Your hero of the novel, Artemidorus, is in a race to save Caesar from his end. How did you manage to maintain excitement throughout the novel, when we all know about the successful assassination?

I hoped to blend a series of plotlines together. Centrally, the story is told almost entirely from Artemidorus’ point of view and he, of course, doesn’t know Caesar is doomed. He just knows that a slave from Brutus’ household has information about the assassins’ plans that is so vital it must be taken, via his tribune, to his General, Master of the Horse Mark Antony and via Antony to Caesar. His attempts to follow this line are constantly frustrated, generating tension in itself. Also importantly, the city through which Artemidorus moves is a character and I have tried to present it from communal toilets via fire-trap insulae to the great villas and palaces of the rich in a way I had not seen it done before. In parallel with that, I was extremely careful to present the events of the fatal day, hour by hour, precisely as they occur in the latest updates of the historical record.

Was Artemidorus based on any real-life people?

The name is that belonging to the man who really did hand Caesar a list of his assassins on his way to the fatal Senate meeting. He was probably a Greek mathematician visiting Brutus at the time. I took some liberties however and turned him into James Bond.

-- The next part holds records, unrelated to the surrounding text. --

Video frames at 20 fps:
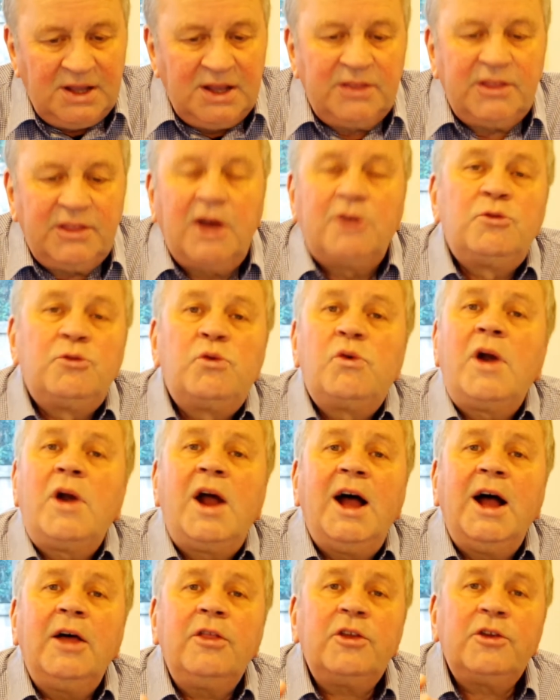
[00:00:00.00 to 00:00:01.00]
They would
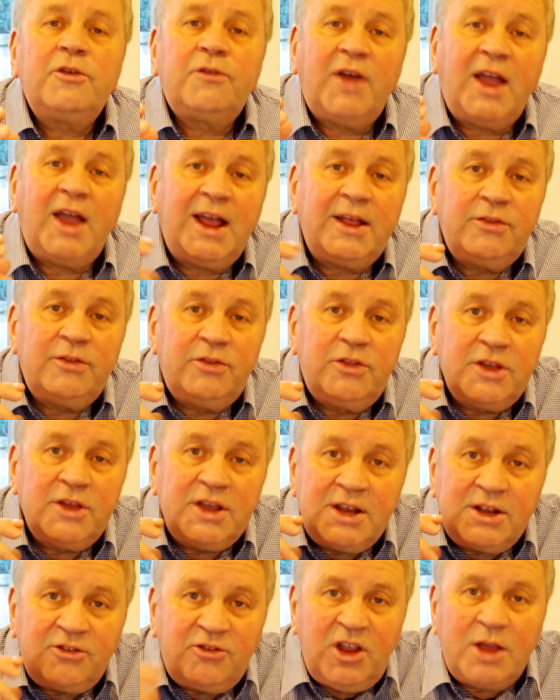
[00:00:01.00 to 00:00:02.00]
rather have had
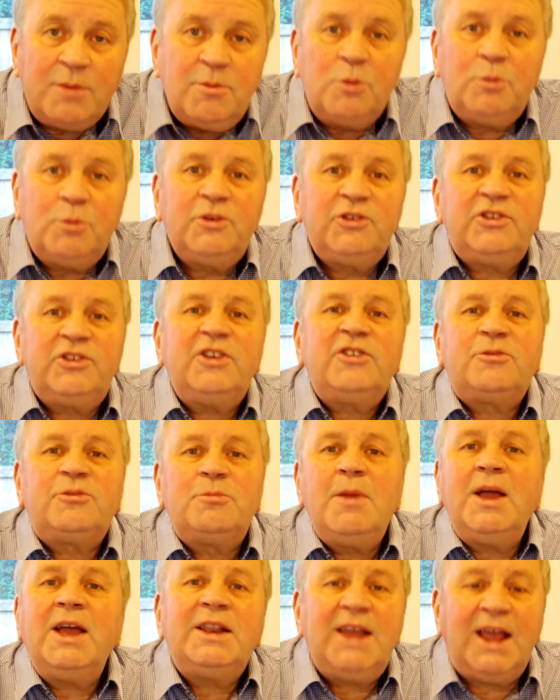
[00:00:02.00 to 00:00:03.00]
the demon-possessed
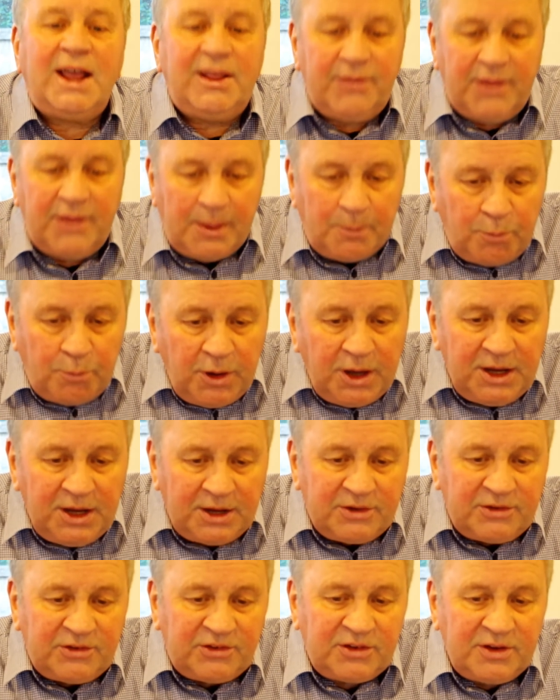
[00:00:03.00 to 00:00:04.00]
man and their
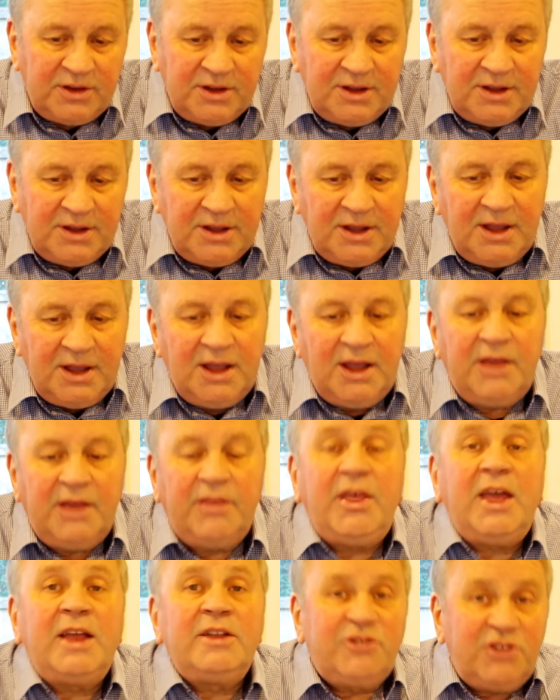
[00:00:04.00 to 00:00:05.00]
pigs
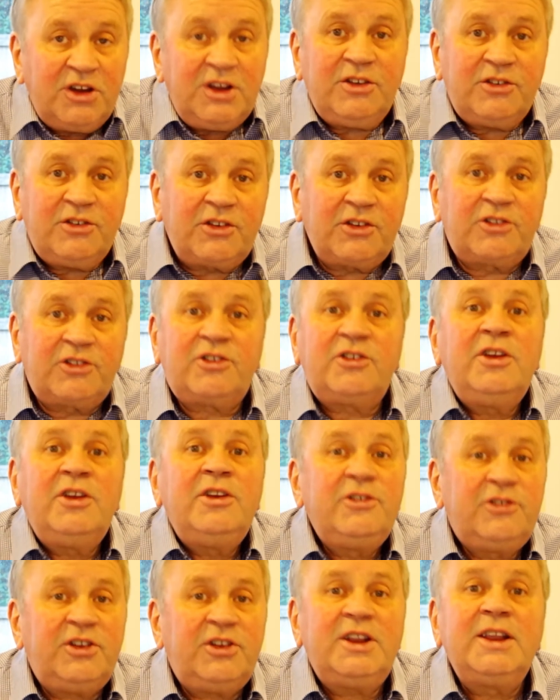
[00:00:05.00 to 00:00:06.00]
than Jesus
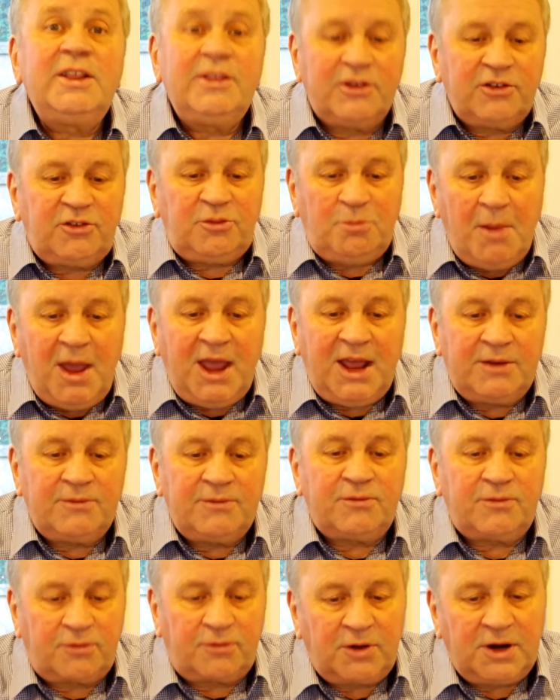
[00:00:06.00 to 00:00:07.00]
setting this man
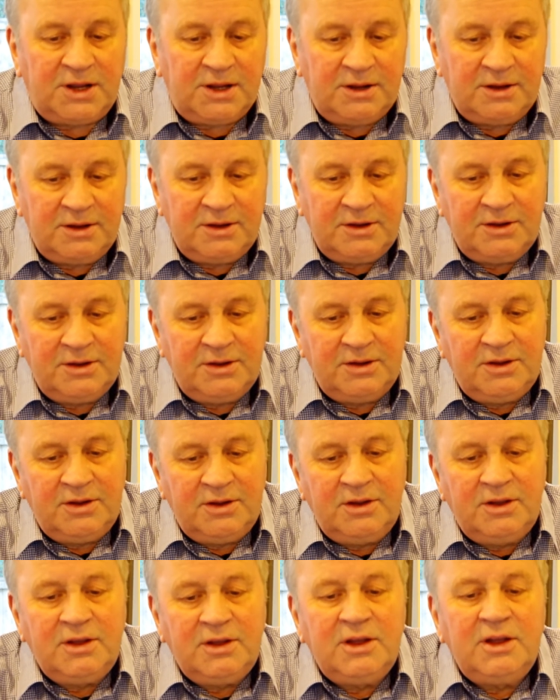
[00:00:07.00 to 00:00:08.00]
free.
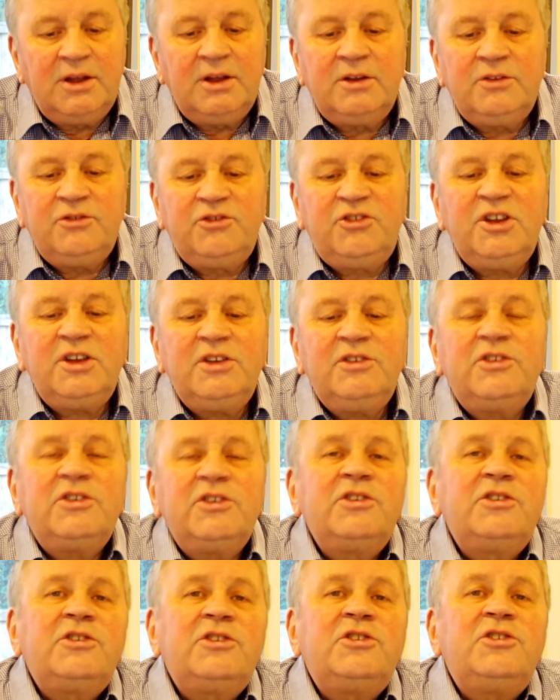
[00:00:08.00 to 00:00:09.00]

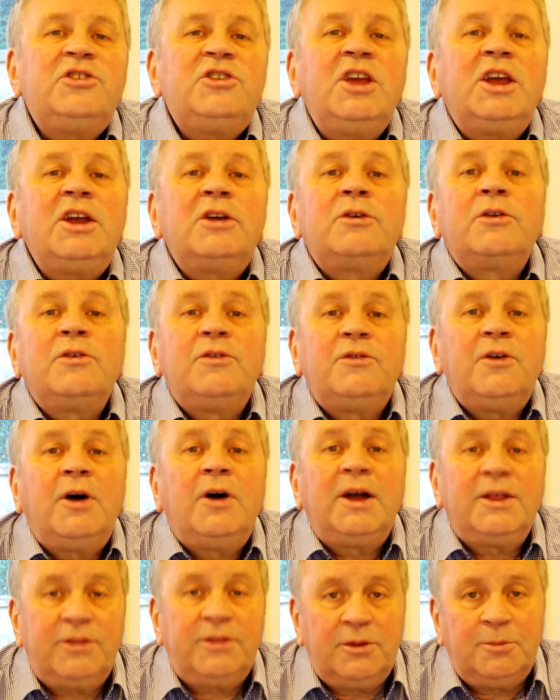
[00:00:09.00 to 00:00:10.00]
Jesus
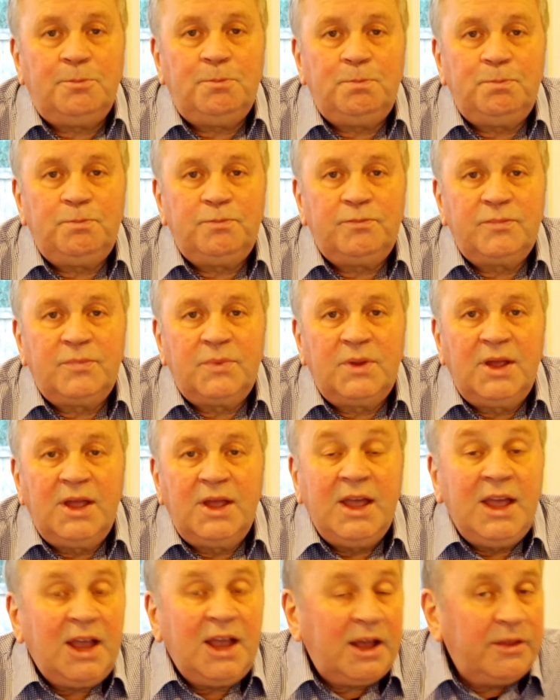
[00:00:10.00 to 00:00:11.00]
terrified them.
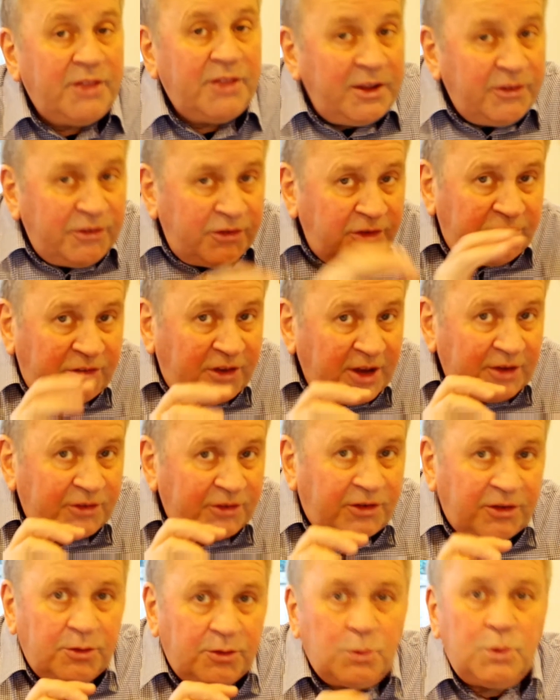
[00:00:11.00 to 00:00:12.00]
And that's the
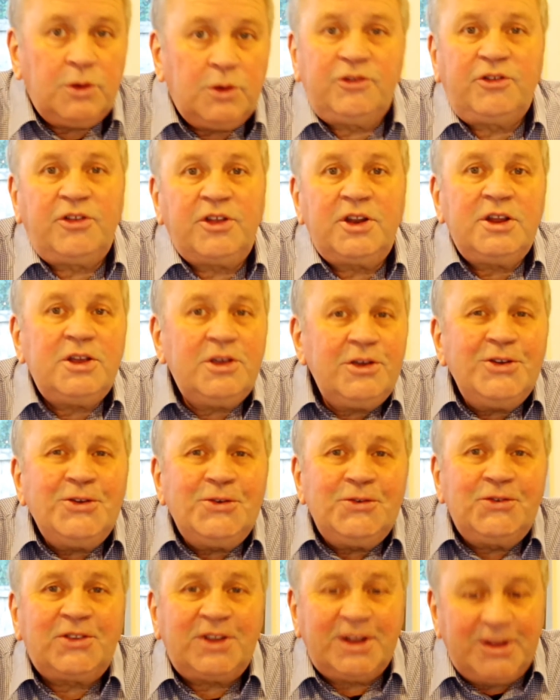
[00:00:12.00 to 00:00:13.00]
sense of the words that he
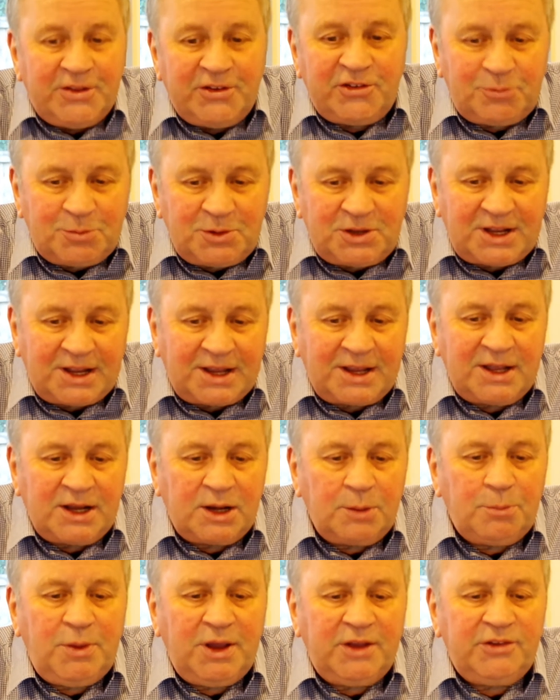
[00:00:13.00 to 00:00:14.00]
used in this
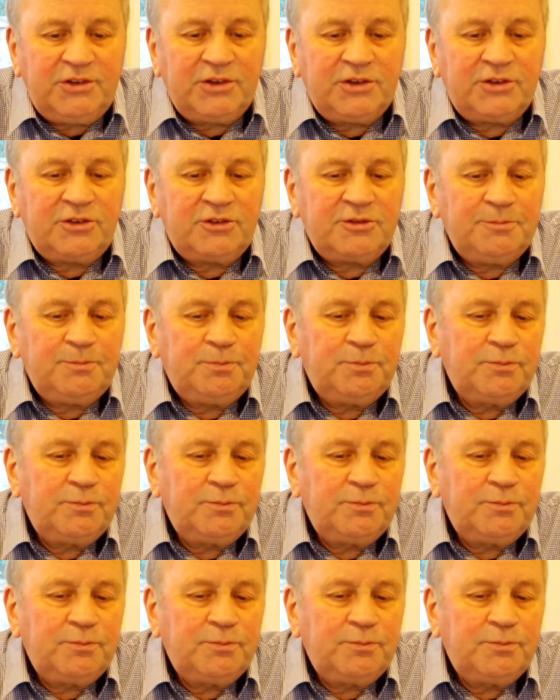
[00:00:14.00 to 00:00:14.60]
particular passage.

The Ides is the first of a five part series, culminating in the battle of Philippi, and Mark Anthony’s defeat of Brutus and Cassius – do you have a favourite of the five?

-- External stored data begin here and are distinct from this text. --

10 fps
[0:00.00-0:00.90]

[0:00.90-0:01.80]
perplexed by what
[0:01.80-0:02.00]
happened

Two. The last two, which form one complete story chronicalling Antony’s (actual) attempt to get Cleopatra to send him a fleet while Cassius with a sizeable army was waiting on the Egyptian border, considering the possibility of an invasion. Readers have remarked on the abrupt ending of Road To War – but Death at Philippi begins (literally) one second later and reconstructs the campaign leading up to the battles of Philippi – in which fate or chance once again played a considerable part, as it had in Caesar’s death.

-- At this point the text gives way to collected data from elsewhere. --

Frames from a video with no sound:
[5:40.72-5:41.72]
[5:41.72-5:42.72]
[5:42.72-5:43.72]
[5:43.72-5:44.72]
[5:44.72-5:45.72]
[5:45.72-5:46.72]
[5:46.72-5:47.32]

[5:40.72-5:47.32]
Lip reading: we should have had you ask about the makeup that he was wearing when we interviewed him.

Caesar, much like a certain contemporary figure, was thought to be invincible and was declared Dictator Perpetuo. Since your novel deals with the build-up – when do you think the assassins decided he had to go?

I agree with the traditional assessment which has its roots in Plutarch. The most likely trigger-point was when Antony offered him the crown of Rome at the Lupercalia festival in mid-February, almost exactly a month before the Ides of March. This would have particularly outraged Brutus who was very proud of the fact that his ancestor had been credited with driving the last King of Rome (Tarquin the Proud) out of the city four centuries earlier, thus creating the Republic. Brutus became the ‘face’ of the movement, though it actually seems to have been driven by Cassius, Albinus and the Casca brothers. Cicero loudly bemoaned the fact that he was not invited into the group. Had he been, things would have turned out differently – he would have murdered Antony as well, for a start!

What were the sources/writers you used for research?

Of the modern historians, I relied upon Stephen Dando Collins (The Ides) and Barry Strauss (The Death of Caesar) and Sir Ronald Syme (The Roman Revolution) most closely. On a different level I also filleted Colleen McCullough’s The October Horse. Shakespeare’s Julius Caesar played an important (if not quite accurate) part. Then there were Plutarch, Suetonius, Appian, amongst others, Cicero and Julius Caesar himself.

You’ve recently written Shadow of the Axe and the Tudor era – do you think you’ll return to the Roman period?

If I can, I would love to. The current volumes are really only the first section of a longer series in which I had planned to have Artemidorus and his various associates follow Augustus, Anthony and Cleopatra through as accurate historical reconstruction as I could manage from Philippi to Actium and (briefly) its aftermath. I had envisaged a closing scene to the entire series where Artemidorus, disguised, delivers the fatal poison in her monument to Cleopatra (whom he has always truly loved).

The Ides

Peter Tonkin is the author of over 40 novels. The Ides, the first of his Caesar’s Spies series, was published in 2018.